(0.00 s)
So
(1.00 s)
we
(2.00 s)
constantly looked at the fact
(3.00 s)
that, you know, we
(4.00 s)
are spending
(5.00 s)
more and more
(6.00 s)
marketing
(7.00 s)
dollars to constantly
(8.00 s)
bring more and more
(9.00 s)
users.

────────

» What is being asked: The task requires an exact transcription of all the data.

» Result of this exercise:
(0.00 s)
So
(1.00 s)
we
(2.00 s)
constantly looked at the fact
(3.00 s)
that, you know, we
(4.00 s)
are spending
(5.00 s)
more and more
(6.00 s)
marketing
(7.00 s)
dollars to constantly
(8.00 s)
bring more and more
(9.00 s)
users.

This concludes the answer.